Segment Start: Extracted data

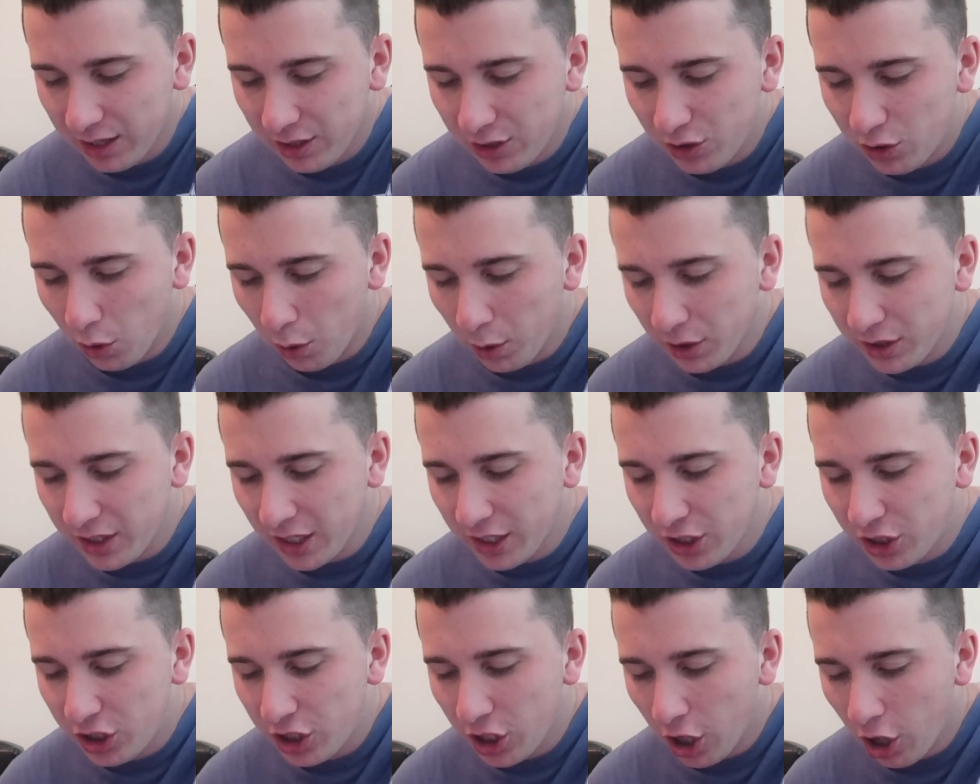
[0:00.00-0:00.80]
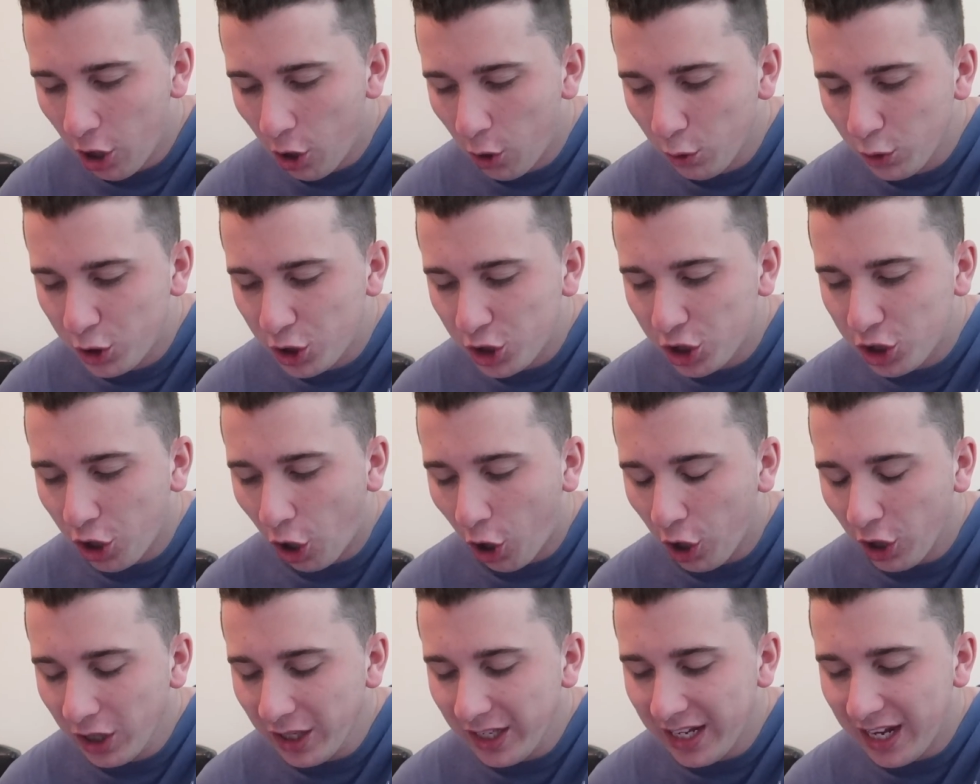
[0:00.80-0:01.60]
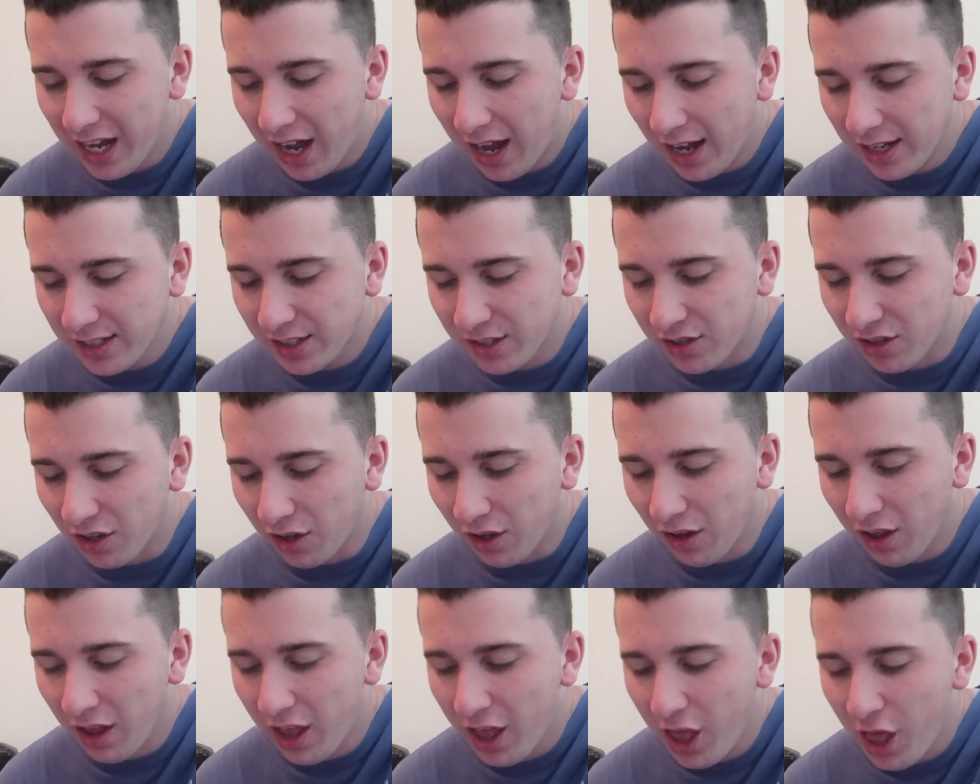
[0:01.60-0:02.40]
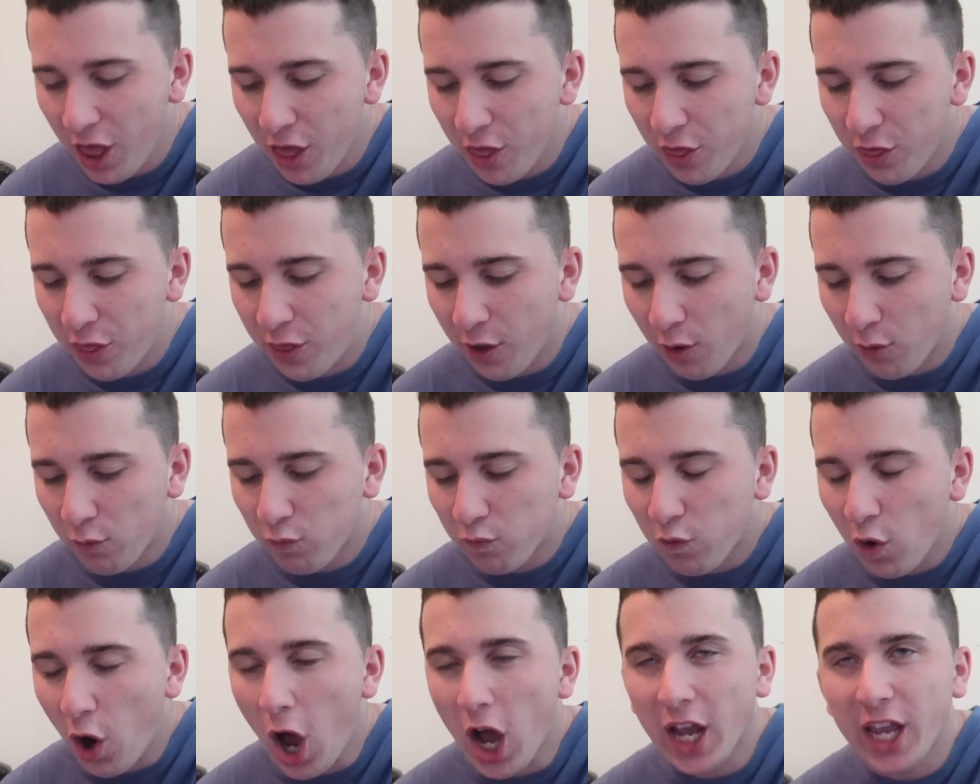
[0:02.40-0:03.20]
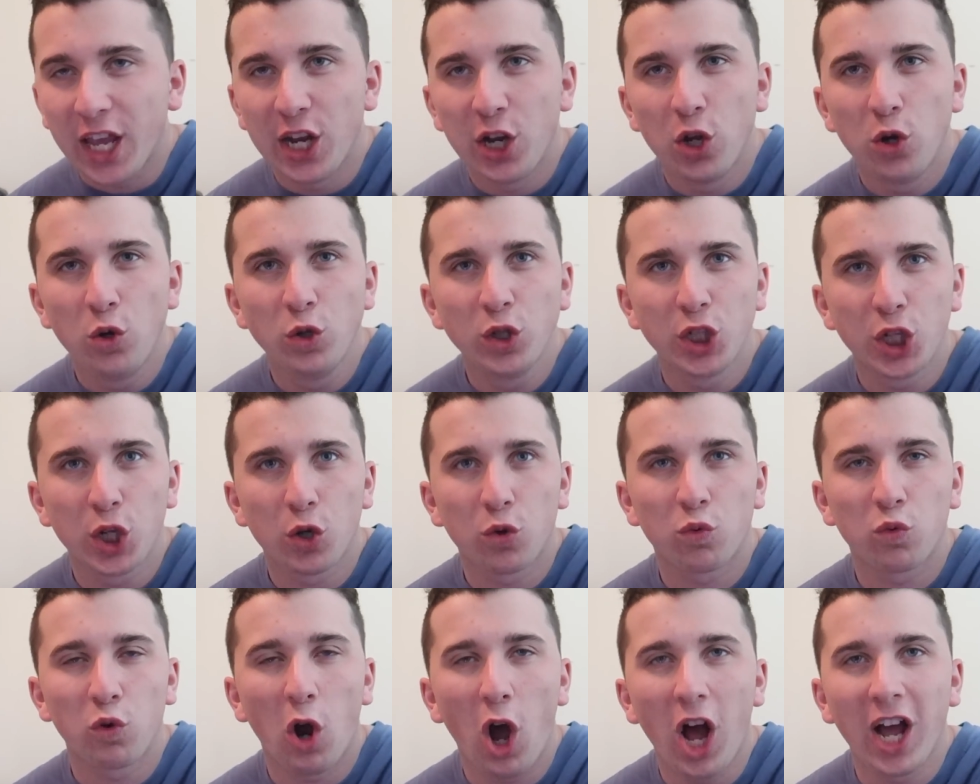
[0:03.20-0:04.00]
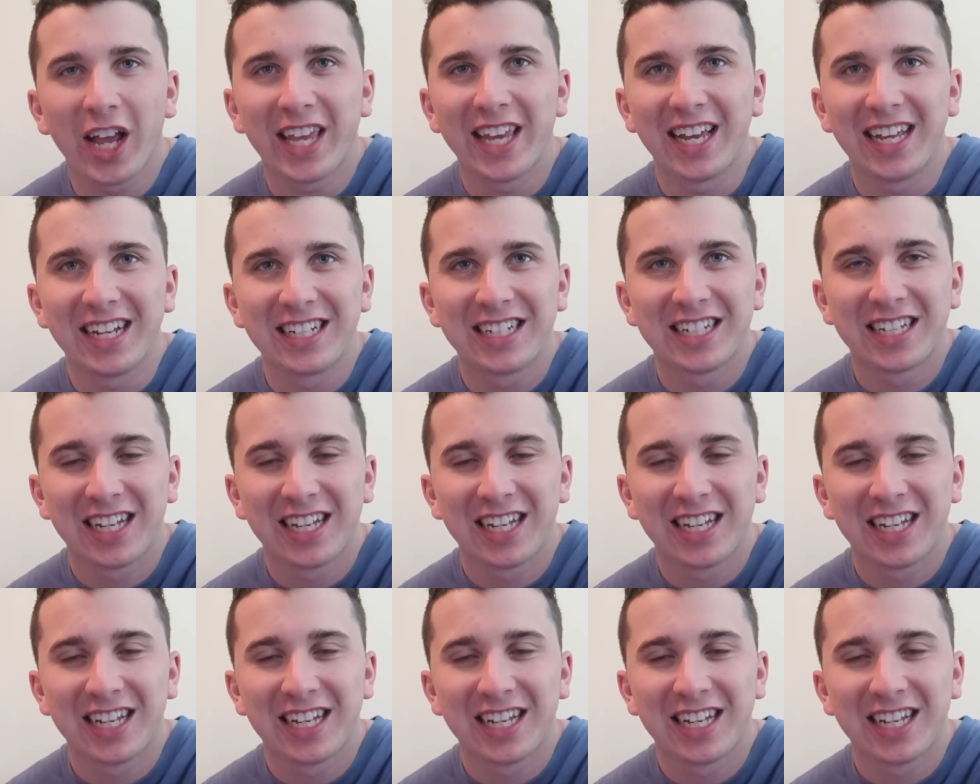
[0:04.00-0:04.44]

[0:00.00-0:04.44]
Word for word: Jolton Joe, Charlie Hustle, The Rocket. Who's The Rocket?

Segment End: Extracted data

• Assigned task
Reproduce the lines of the data that run from the one containing "[0:02.40-0:03.20]" to the final line, both included, exactly as they appear and without the pictures.

• Result of this task
[0:02.40-0:03.20]
[0:03.20-0:04.00]
[0:04.00-0:04.44]

[0:00.00-0:04.44]
Word for word: Jolton Joe, Charlie Hustle, The Rocket. Who's The Rocket?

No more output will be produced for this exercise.